尤も、待ち時間の間でも適当に話をしているだけで暇を潰せるので、其れはあまり問題ではなかったりするのだが………



そして待つこと35分、漸く一行のお参りの番。
人数は多いが、稼津斗組、ネギ組、小太郎&夏美と分けると余計に時間が掛かるので、大人数で一気にお参り。
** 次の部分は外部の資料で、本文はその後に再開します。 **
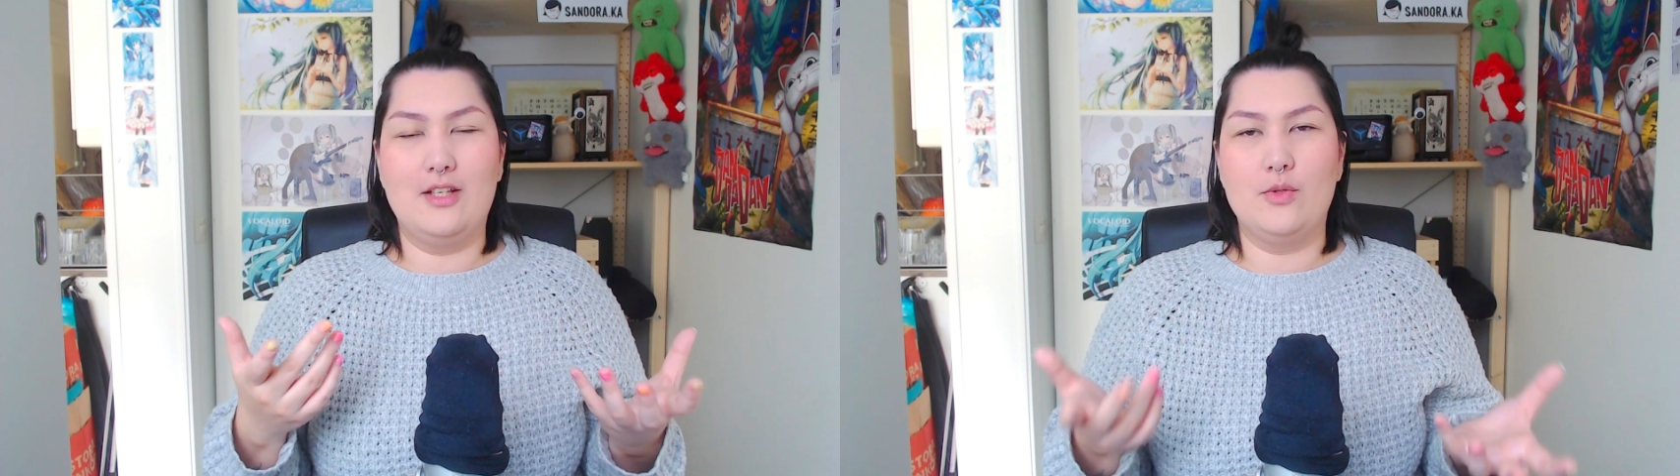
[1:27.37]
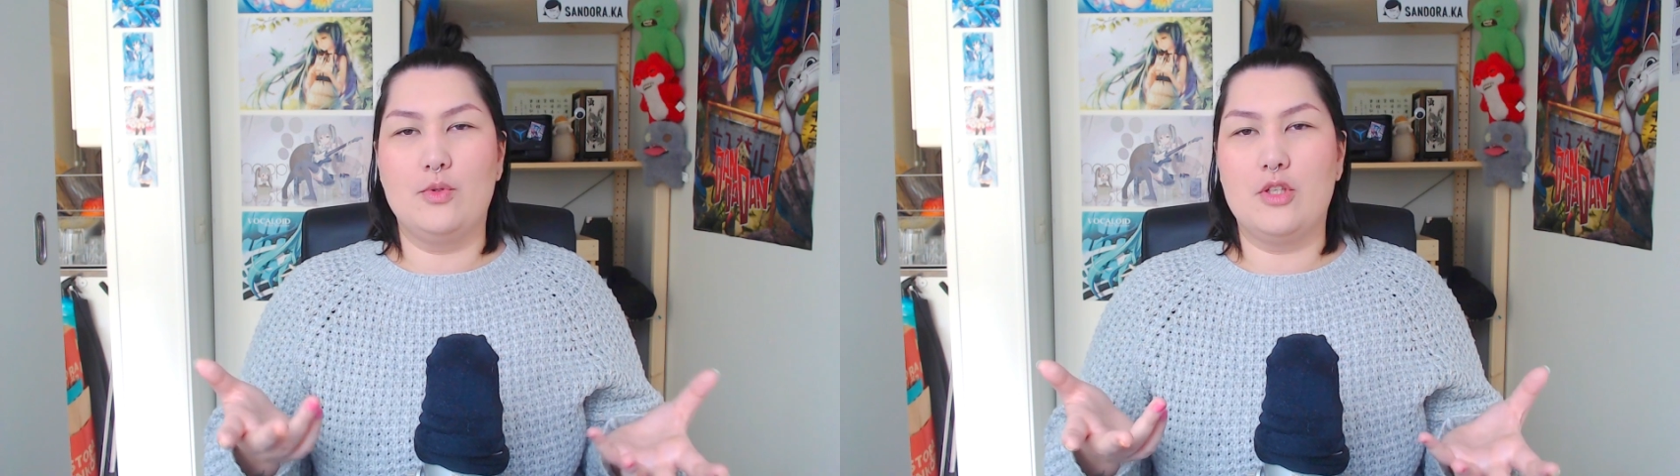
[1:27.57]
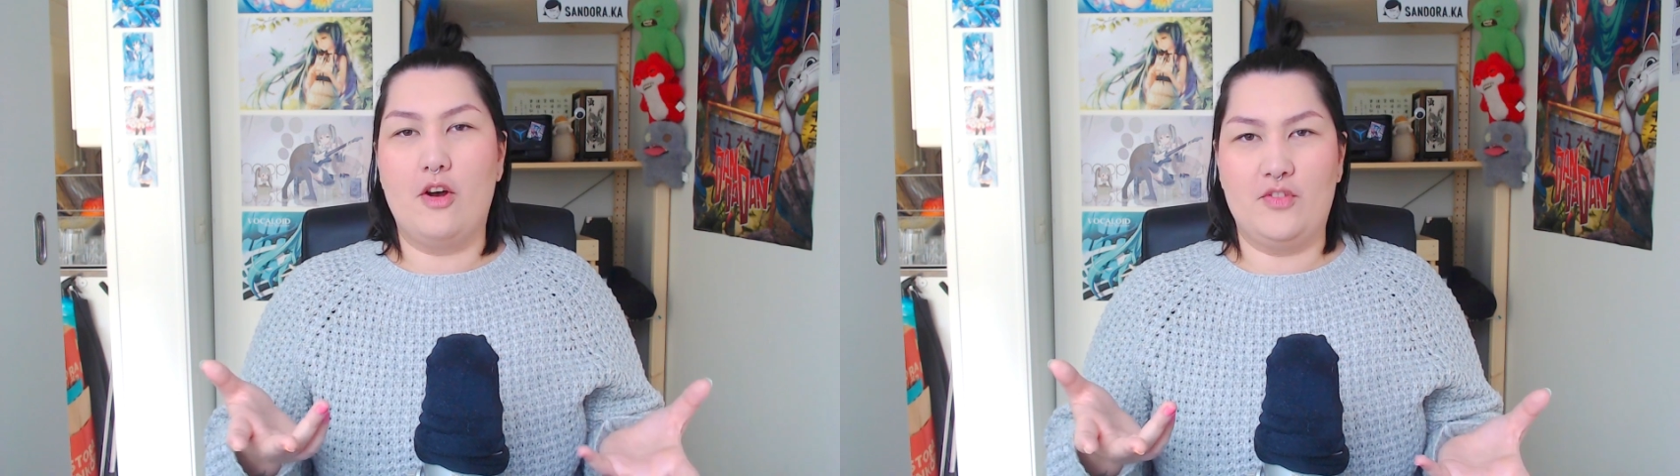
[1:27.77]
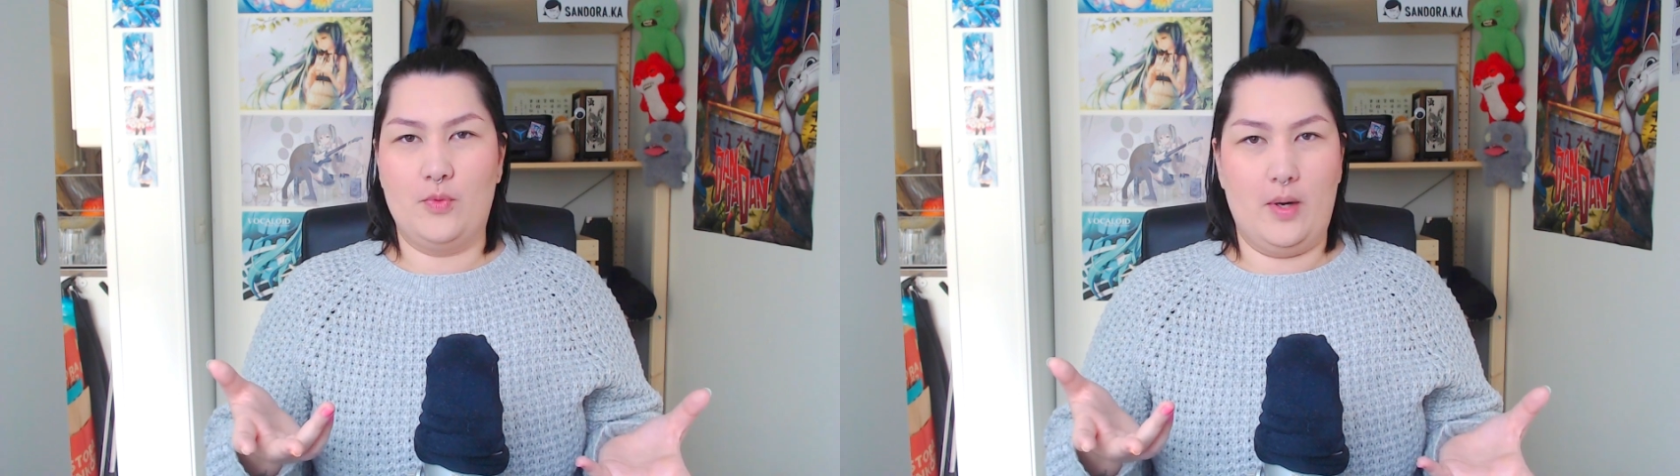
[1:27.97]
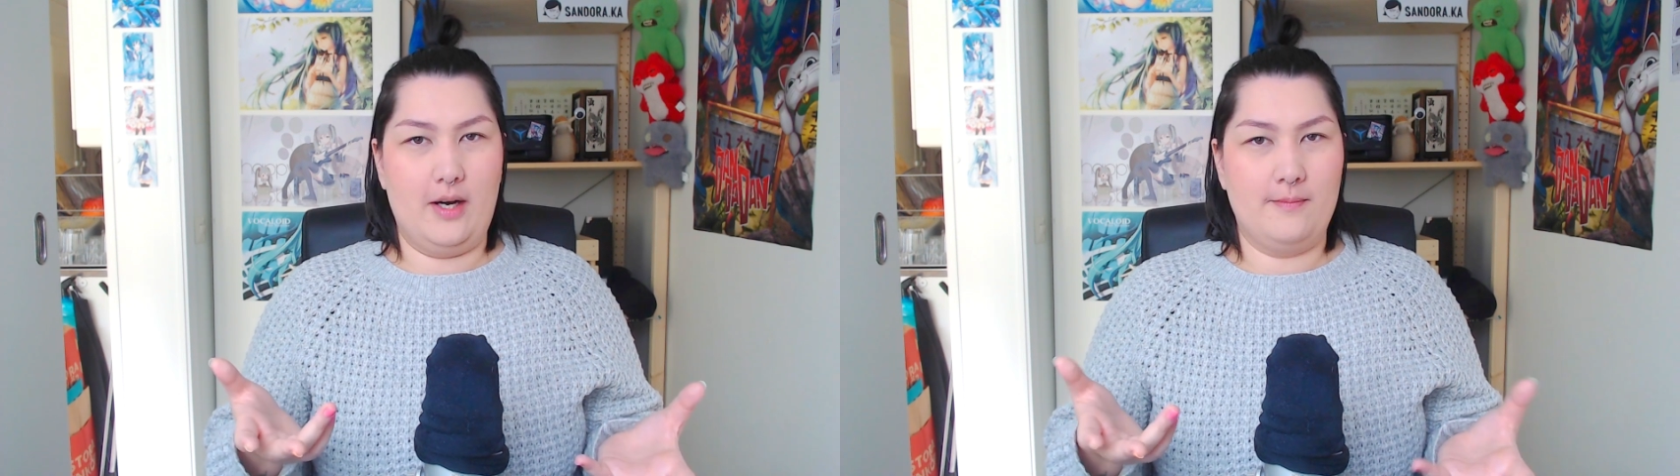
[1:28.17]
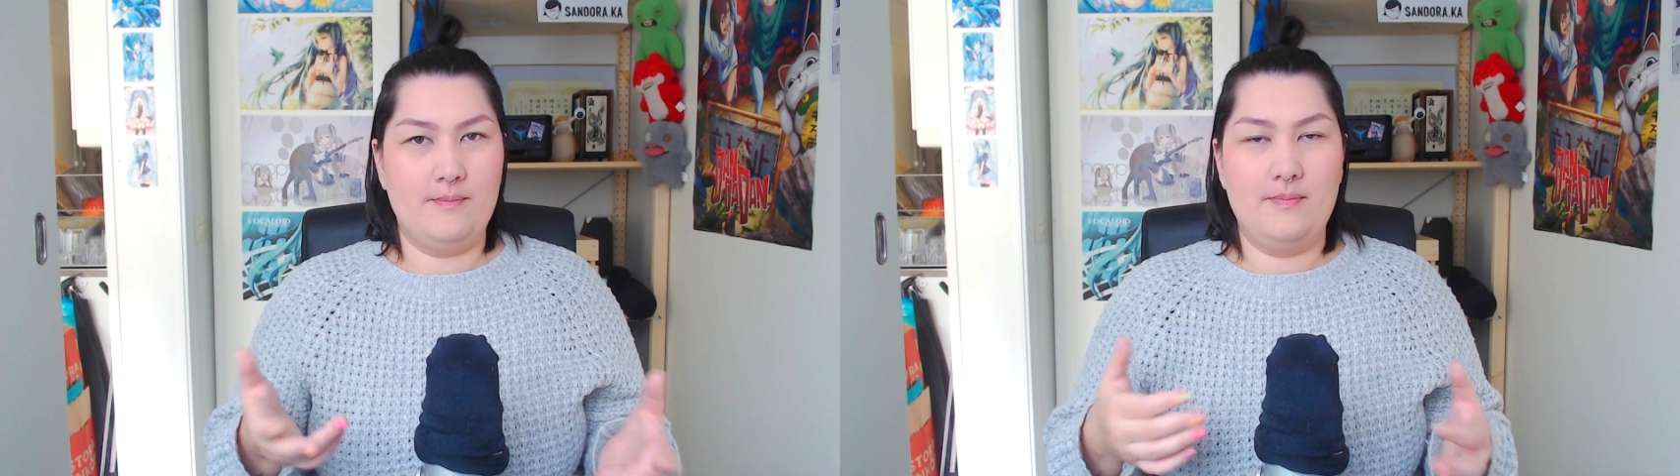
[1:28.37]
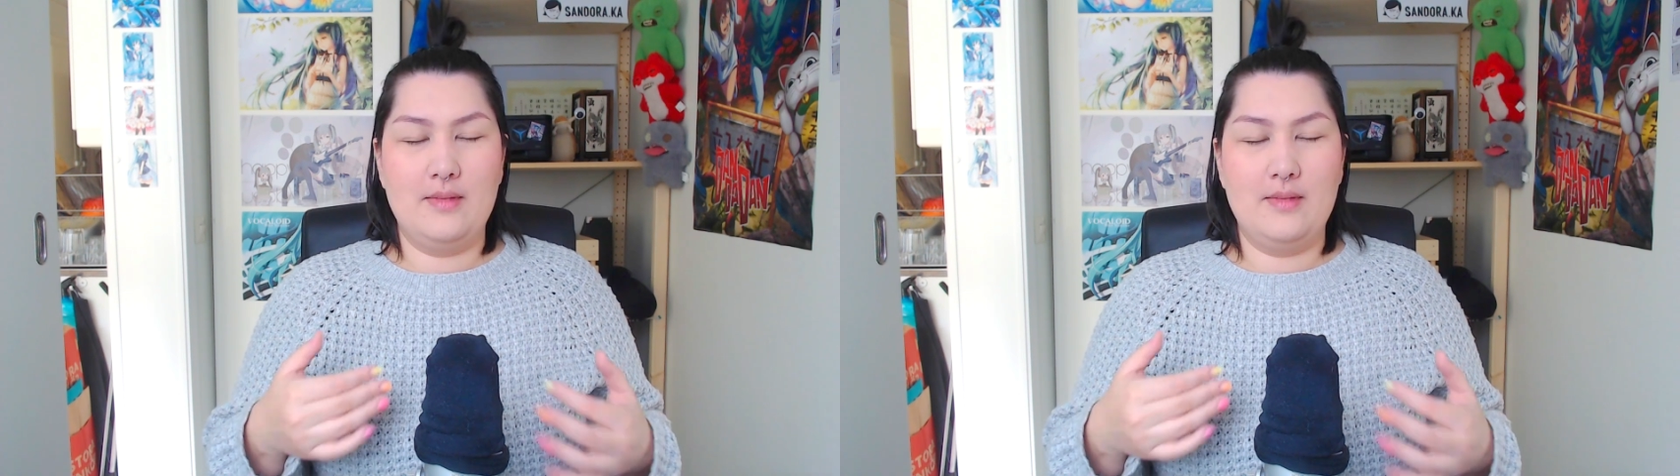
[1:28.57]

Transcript: a new software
「ちょっと待て稼津斗にぃ!其れは家としては有り難いんだが、本当にお賽銭に諭吉さんを入れて良いのかい!?」

「給料はたんまりもらってるがあまり使い道もなくてな……財布の肥やしにするよりも有効活用してくれた方が良いだろう?」

「其れは……なら、その好意は有り難く頂いておくよ。」

稼津斗が賽銭箱に諭吉さんと一葉さんと英世さんを1枚ずつ投入していたのだが、まぁ賽銭で大事なのは心なので、此れ位でも問題ないだろう。



――パンッ、パンッ!!



柏手を打ち、暫し沈黙……願い事の差異はあるだろうが、その根幹に在る物は変わらない。





――今年一年を無事に……




それ以外にはないだろう。





さて、お参りが終われば此れまたお約束の御神籤!!


なのだが、稼津斗が若干匹渋っている。他のメンバーは全員引き、大吉だの小吉だの盛り上がっていると言うのに如何したのだろうか?


「どったの稼津兄?」

「稼津さんは引かへんの?」

「いや……京都でトンでもないのを引いたから、またアレなモノを引くんじゃないかと思ってな……」

原因は1学期の修学旅行。
あの時東大寺で『最凶』と言う謎神籤を引いてしまった故に、今回も何か変なモノを引くんじゃないかと思ってしまったらしい……特に新年だけに。


「只の運試し故に引いては如何でござろう?」

「流石に家でも、正月は凶系は極端に少なくしてるからアレレベルは引き当てないとは思うよ?」

「……だよな?流石にアレレベルがもう一発はないよな……」

其れでもパートナー達の後押しもあって、稼津斗も覚悟を決めて御神籤をドロー!!!!
そしてその結果は………


「やっぱり引かない方が良かったかもな……」

「「「「「「「「「うっわ〜〜〜〜〜〜〜………」」」」」」」」」


その結果は……なんと『史上最凶』
『凶』が『強』ならば間違ってるとは言えないのだが、此れはダメージが大きい。そもそも『最凶』――最も禍々しいとは何なのか説明が欲しいものだ。


追記として、ネギと小太郎は揃って大吉であった。
最強チートバグレベルの稼津斗であっても、運居天賊だけは如何しようもないらしい――天運を神に任せるとは至言であった。








――――――








初詣を済ませた稼津斗一行は、再び稼津斗宅に集結し、今度はミニ新年会。
裕奈と亜子とのどかとイクサで作った特製のお節料理に、楓とアキラで作ったお雑煮、真名と和美が仕込んだお屠蘇で、正月を満喫。


「ね〜〜〜、稼津君お年玉は〜〜〜?」

「お正月と言えばお年玉……稼津兄、お年玉プリーズ!!!」

「そう来ると思って既に用意してあるから、自分の名前が書かれたのし袋を持ってけ。」

気前よくお年玉まで出ている様子。